En tout état de cause, l'arrêt du secteur se fait progressivement. Selon les chiffres donnés par la principale fédération mondiale du secteur, la CLIA, environ un septième des navires de croisière – soit une petite quarantaine – étaient encore en circulation avec des passagers le 20 mars. Début avril, la proportion est tombée à un vingtième.
Les avions, autre vecteur
A quel point ces navires sont-ils encore des dangers pour le reste du monde? Un pays constitue un avertissement: l'Australie, où plus de 6000 cas étaient confirmés début avril. Sur ces cas, plus de la moitié viennent de l'étranger, selon les données actualisées quotidiennement par le ministère de la Santé, et parmi ces derniers, environ un tiers descendaient d'un navire de croisière.

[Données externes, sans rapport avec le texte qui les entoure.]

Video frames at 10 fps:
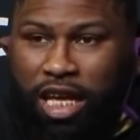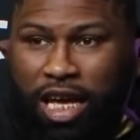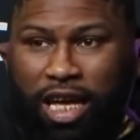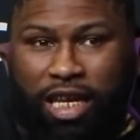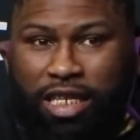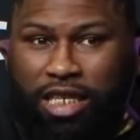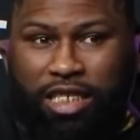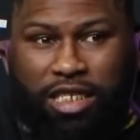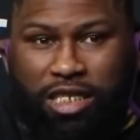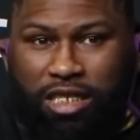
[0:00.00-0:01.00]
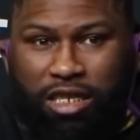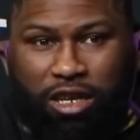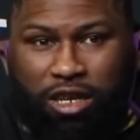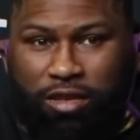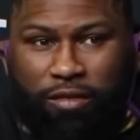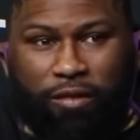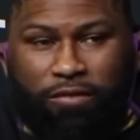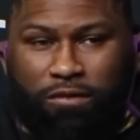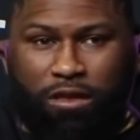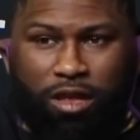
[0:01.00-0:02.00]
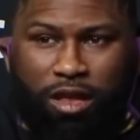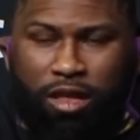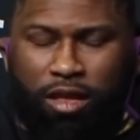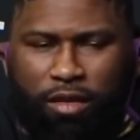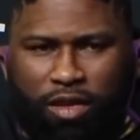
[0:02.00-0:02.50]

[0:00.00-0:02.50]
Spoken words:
and he's just looking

Le ministère ne détaille pas les bateaux concernés, mais l'un d'eux concentre l'attention publique, au point de faire l'objet d'une enquête de police: le Ruby Princess, également exploité par Carnival, a débarqué mi-mars 2700 passagers, dont certains manifestaient des symptômes grippaux.
Certes, l'Australie est en très bonne voie pour ralentir la propagation du virus. Les bateaux de croisière ont donc peu de risques de s'avérer le point de départ d'une épidémie majeure dans le pays. Surtout, il est difficile de déterminer à quel point le cas australien peut être généralisé.
«A ma connaissance, il n'y a pas d'exemple historique où une croisière ait été un point de départ ou d'accélérateur d'une épidémie», minimise l'épidémiologiste Mircea Sofonea.
«Les avions ont un potentiel beaucoup plus grand, puisque les gens voyagent sur de bien plus grandes distances et prennent des correspondances dans des aéroports qui sont des noeuds aériens», relève-t-il.
Il souligne qu'en durant longtemps, les croisières laissent au moins le temps d'identifier une partie des personnes infectées, même si le flou persiste actuellement sur la proportion de porteurs du virus qui ne présentent pas de symptômes.
«Dans un avion, les gens sont contaminés et ensuite on les perd de vue. Vous ne contaminez pas tout le monde, mais vous n'avez aucun moyen de mettre en quarantaine ceux qui le sont», conclut M. Sofonea.